_Records excerpted from a collection_:

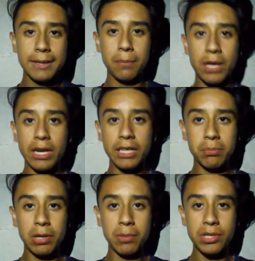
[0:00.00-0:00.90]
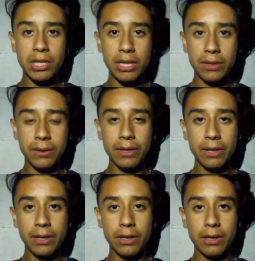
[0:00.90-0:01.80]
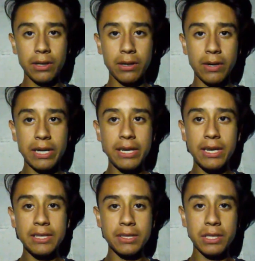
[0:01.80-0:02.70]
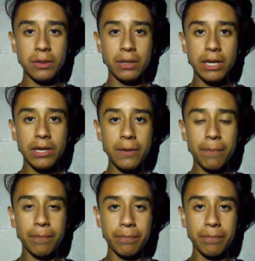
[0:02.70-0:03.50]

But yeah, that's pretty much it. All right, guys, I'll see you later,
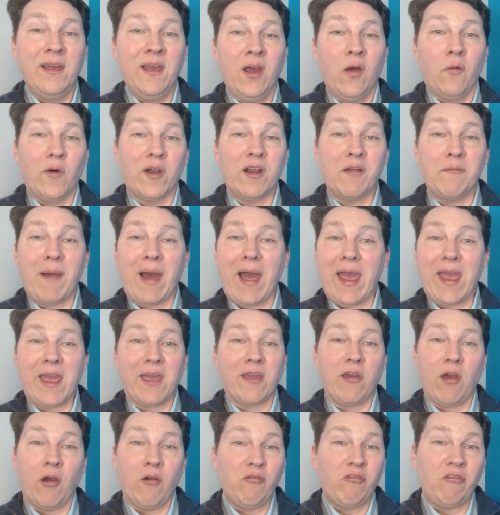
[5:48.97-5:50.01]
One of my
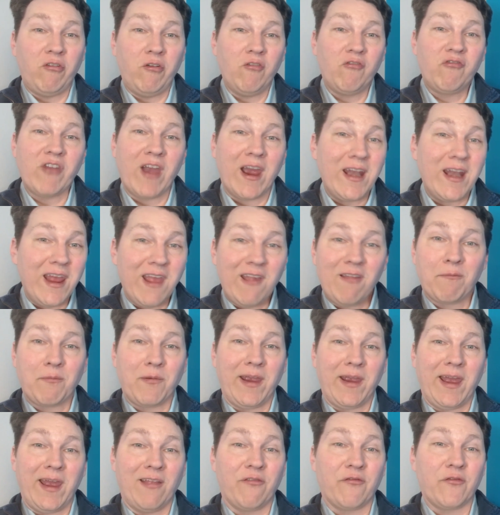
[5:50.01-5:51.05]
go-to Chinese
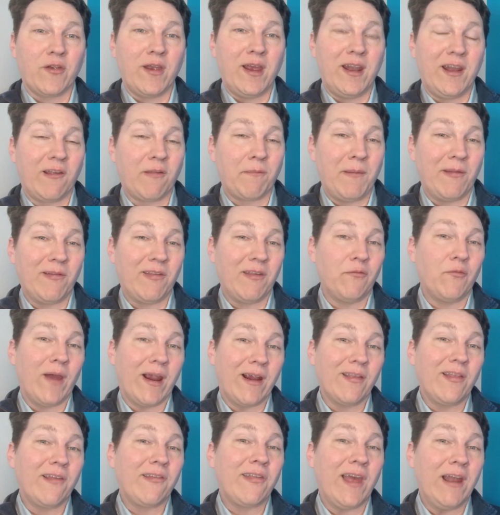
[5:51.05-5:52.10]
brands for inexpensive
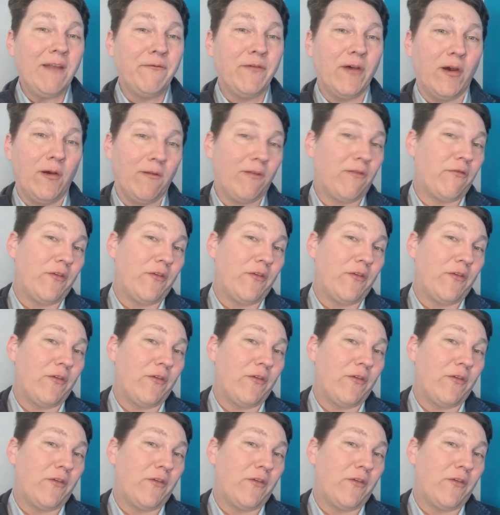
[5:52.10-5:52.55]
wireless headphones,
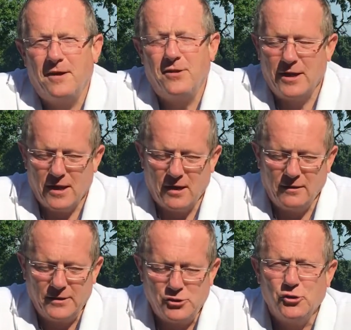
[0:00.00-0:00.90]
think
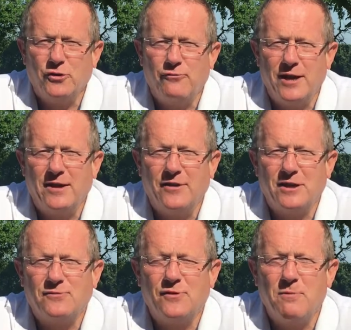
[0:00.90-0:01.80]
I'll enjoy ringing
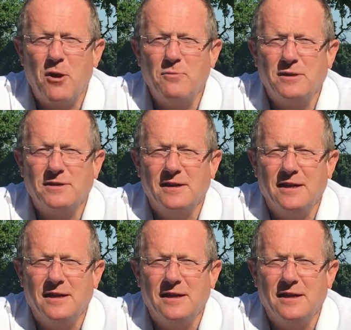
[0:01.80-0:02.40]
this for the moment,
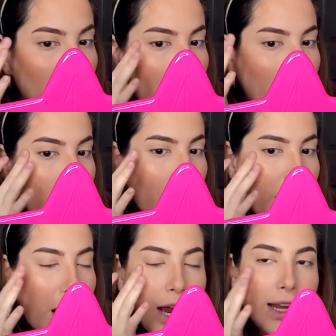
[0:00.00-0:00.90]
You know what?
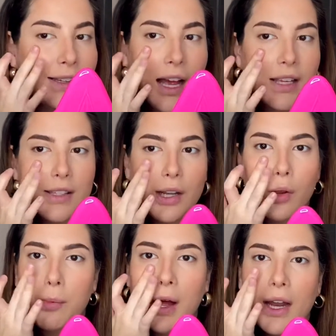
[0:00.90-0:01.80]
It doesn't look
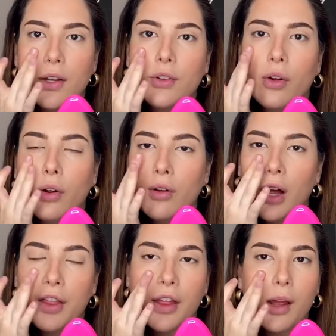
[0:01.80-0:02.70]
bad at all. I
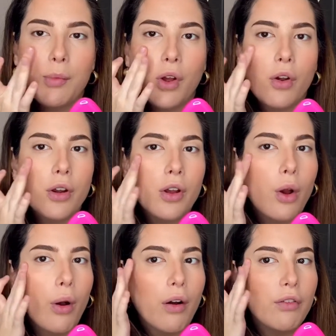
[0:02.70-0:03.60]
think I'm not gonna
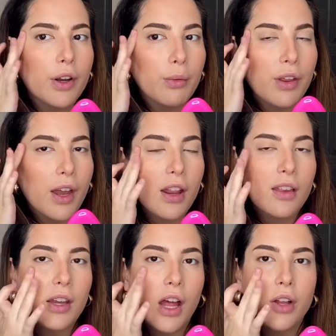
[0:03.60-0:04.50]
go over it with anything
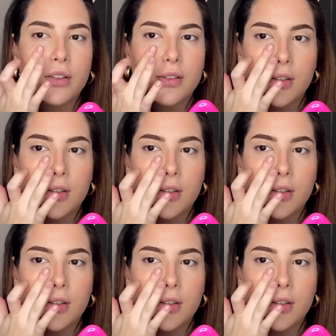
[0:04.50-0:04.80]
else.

_To do_: Output every entry verbatim. Pictures do not belong in the copy.

_Response box_:
[0:00.00-0:00.90]
[0:00.90-0:01.80]
[0:01.80-0:02.70]
[0:02.70-0:03.50]

But yeah, that's pretty much it. All right, guys, I'll see you later,
[5:48.97-5:50.01]
One of my
[5:50.01-5:51.05]
go-to Chinese
[5:51.05-5:52.10]
brands for inexpensive
[5:52.10-5:52.55]
wireless headphones,
[0:00.00-0:00.90]
think
[0:00.90-0:01.80]
I'll enjoy ringing
[0:01.80-0:02.40]
this for the moment,
[0:00.00-0:00.90]
You know what?
[0:00.90-0:01.80]
It doesn't look
[0:01.80-0:02.70]
bad at all. I
[0:02.70-0:03.60]
think I'm not gonna
[0:03.60-0:04.50]
go over it with anything
[0:04.50-0:04.80]
else.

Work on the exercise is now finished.